Carter will perform Residuals, presented through the Dance Centre’s Iris Garland Emerging Choreographer Award with the Powell Street Festival Society, at Vancouver’s Scotiabank Dance Centre on Nov. 4 and 5.
Last year, Carter received the 2021 Iris Garland Emerging Choreographer Award, helping Carter fully develop Residuals with mentorship, funding, and guidance from the dance centre, leading up to the performances at the Faris Family Studio this November.
“I’ve seen so many dance shows at the [Scotiabank Dance Centre] by artists I admire or look up to and visiting international artists. I never thought I would be able to perform my work there, let alone, not for five, ten years at least,” says Carter. “I feel really grateful that I can perform in that space, where so many prolific artists have left their mark and contributed to the energy of that theatre space.”
The award was also a chance for Carter to learn about the technical and behind-the-scenes elements of producing a show, from marketing, editing trailers, writing press releases, and reaching out to media to making posters and programs.
“Now, I feel like I would be better able to tackle self-producing a show on my own in the future, and that’s a great learning experience for someone like me who is still an emerging artist and hasn’t done that before,” says Carter.

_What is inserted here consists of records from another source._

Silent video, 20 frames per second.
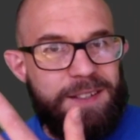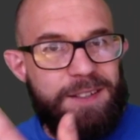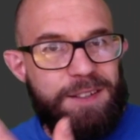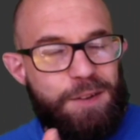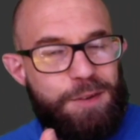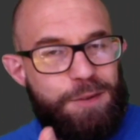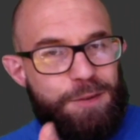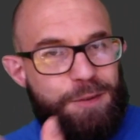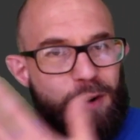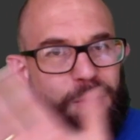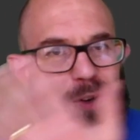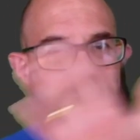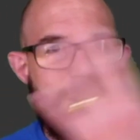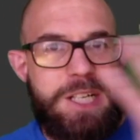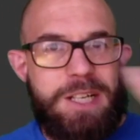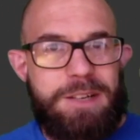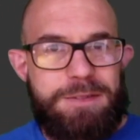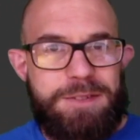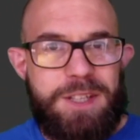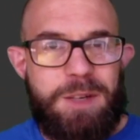fog has
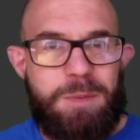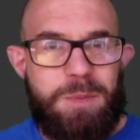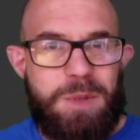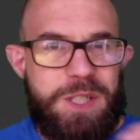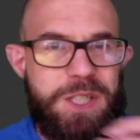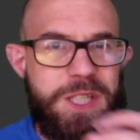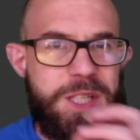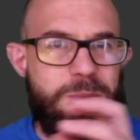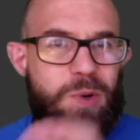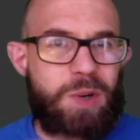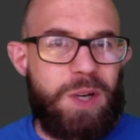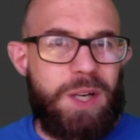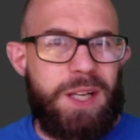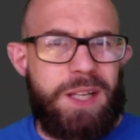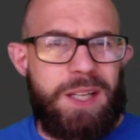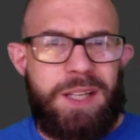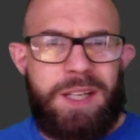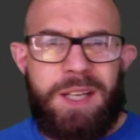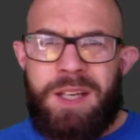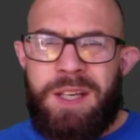lifted and we see more
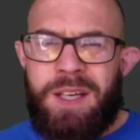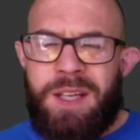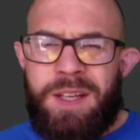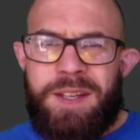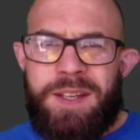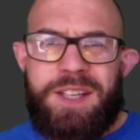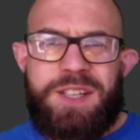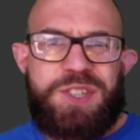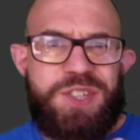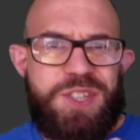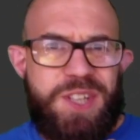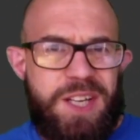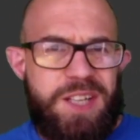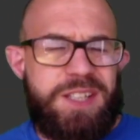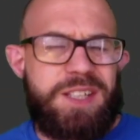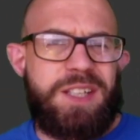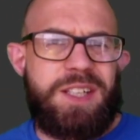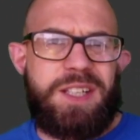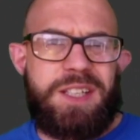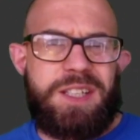clearly. This
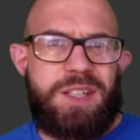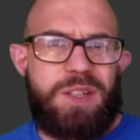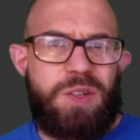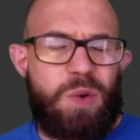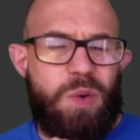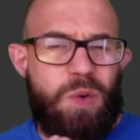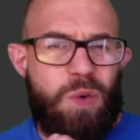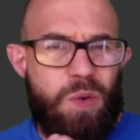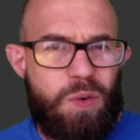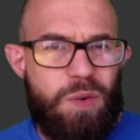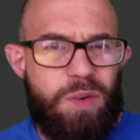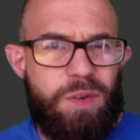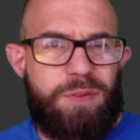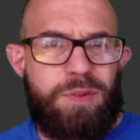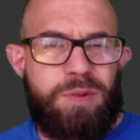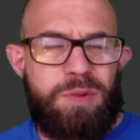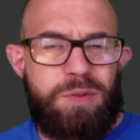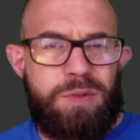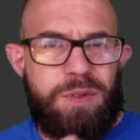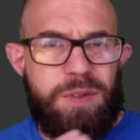Satan is an
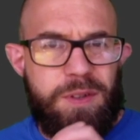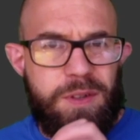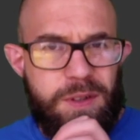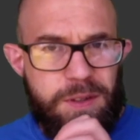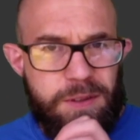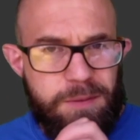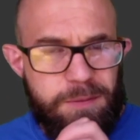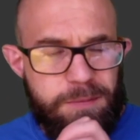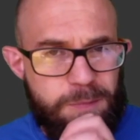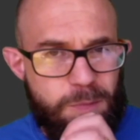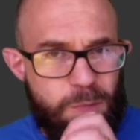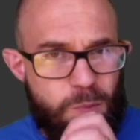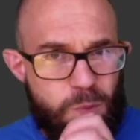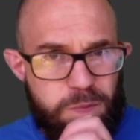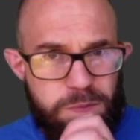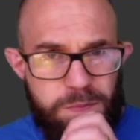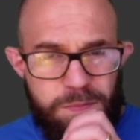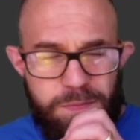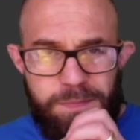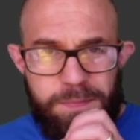awful,
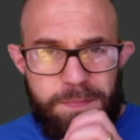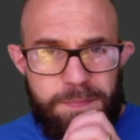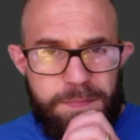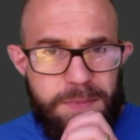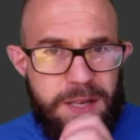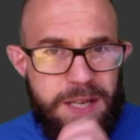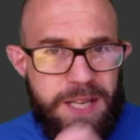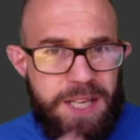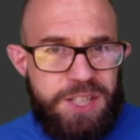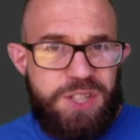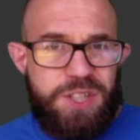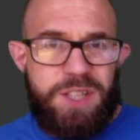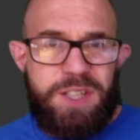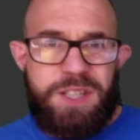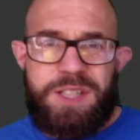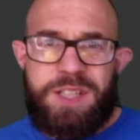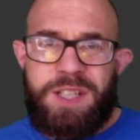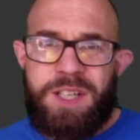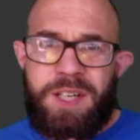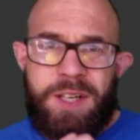
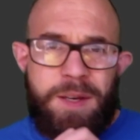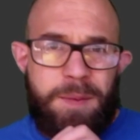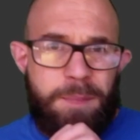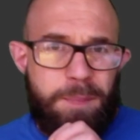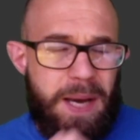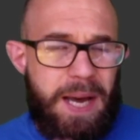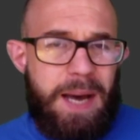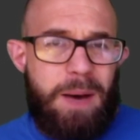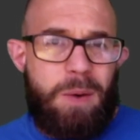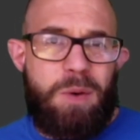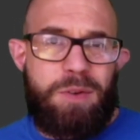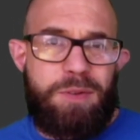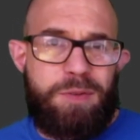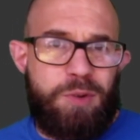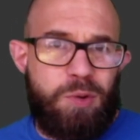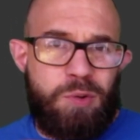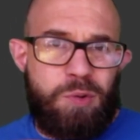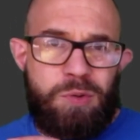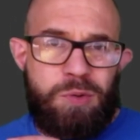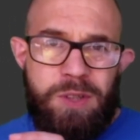malicious,
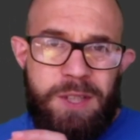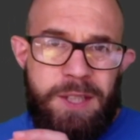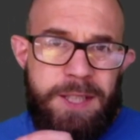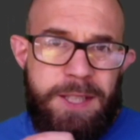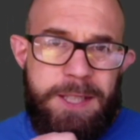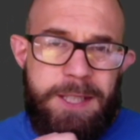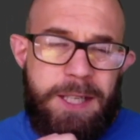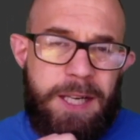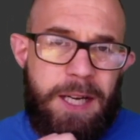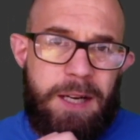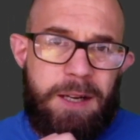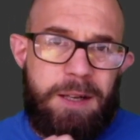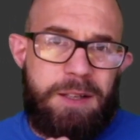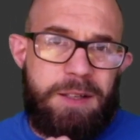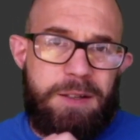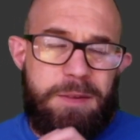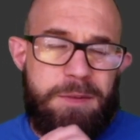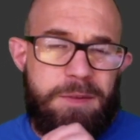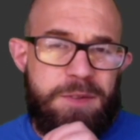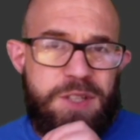powerful,
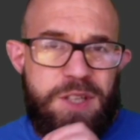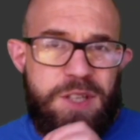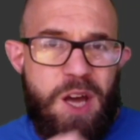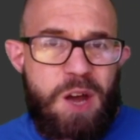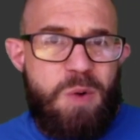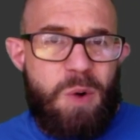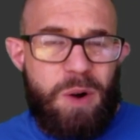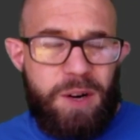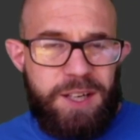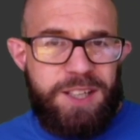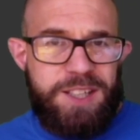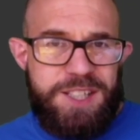no one can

Carter wanted to extend this opportunity to another emerging dance artist and invited Juolin Lee, another young Asian Canadian artist and recent graduate, to perform her solo before Residuals.
“I also wanted to give another young artist, who might not have performed their work in a theatre venue before, the chance to perform as an opening act in the show. It’s like a double bill for this presentation,” says Carter. “I’m really excited to be able to share the stage with Juolin.”

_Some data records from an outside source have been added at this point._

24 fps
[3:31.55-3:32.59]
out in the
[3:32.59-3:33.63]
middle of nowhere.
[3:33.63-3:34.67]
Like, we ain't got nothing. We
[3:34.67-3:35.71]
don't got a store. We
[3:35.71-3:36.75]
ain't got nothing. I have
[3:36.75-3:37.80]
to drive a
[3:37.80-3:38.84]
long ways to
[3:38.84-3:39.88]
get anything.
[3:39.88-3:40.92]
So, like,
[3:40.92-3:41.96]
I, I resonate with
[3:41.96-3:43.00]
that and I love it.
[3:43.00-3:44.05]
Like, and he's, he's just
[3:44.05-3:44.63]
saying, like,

Carter and Lee also share a commonality in their careers, working with the same mentor, Ziyian Kwan. The seedlings of Residuals first sprouted when Carter worked with Kwan through a mentorship grant in 2019. Kwan is also an Asian Canadian artist whose captivating work creates and tells stories that reflect her personal and cultural identity. Kwan’s influence and teachings have left an indelible impression on Carter as an artist.
Residuals explores and celebrates Carter’s Japanese culture, heritage, and identity. Carter extensively researched and practiced Japanese calligraphy, an overarching theme in the dance piece and its creation.
Calligraphy was also one of Carter’s first introductions to the Japanese arts. Carter first studied Japanese calligraphy as a child at the Gladstone Japanese Language School at the Nikkei National Museum & Cultural Centre in Burnaby. Ten years after ending her lessons, Carter reached out to her former teacher, Yoko Murakami, and began to re-explore calligraphy. Connecting to the ancient Japanese art form has connected Carter not only to her Japanese heritage and culture but has been a way to find a common language with her Japanese family about contemporary dance.
“Calligraphy has been not only a way to connect to some Japanese cultural practices and bring them into the present day but also has opened up more portals for conversation for me with my grandmother in Japan and with my mother,” says Carter. “It took a long time for my family to think of me pursuing dance as an actual career, not a hobby… And to be able to talk about art and contemporary dance with them was more difficult before, so now I feel like it has been bridged a bit, which has been incredible.”
Carter’s grandparents and their home also became a major influence in Residuals. Born in Tajimi, Japan, Carter immigrated to Canada with her family at age six. Nearly every year, Carter visits her grandmother, who lives in the same home on the Japanese mountainside.
In Residuals, Carter pulled memories of her grandparents’ home, drawing out the floor plan of the house from memory and allocating different parts of the stage to be parts of their home. As Carter moves across the stage, she imagines moving through the home and embodies and reacts to memories from each room. Exploring these memories has revived connections to Carter’s late grandfather. Her costume, a zip-up jumpsuit, resembles the uniform he would wear to work at a paper factory, which was intense, back-breaking work. It also felt serendipitous to nod to his work, as paper is essential to calligraphy and the dance piece.
As Carter moves across the stage, she embodies her grandparents in the different parts of the home. Her grandmother’s bent back as she cooked in the kitchen, or her grandfather’s deep squat as he worked and smoked in the garden. Traversing through her grandparents’ home led to reliving fond memories of her childhood and her grandparents. But it also sparked a journey of self-discovery and unfurling identity. Embodying both her grandmother and grandfather in the piece also became a way to explore and understand her fluid gender identity.
“That’s been really interesting for me to explore more and figure out how I want to express myself to the world, how I want to label myself, all of these things, so it’s been a journey of looking inward,” says Carter. “The fact that my artistic practice in relation to this very, very old art form of calligraphy led me to realize these aspects of myself and have conversations with myself and with other people about gender and sexuality is very fascinating to me because those don’t seem to be in line with each other necessarily, the very old and then these topics that are the forefront in contemporary society.”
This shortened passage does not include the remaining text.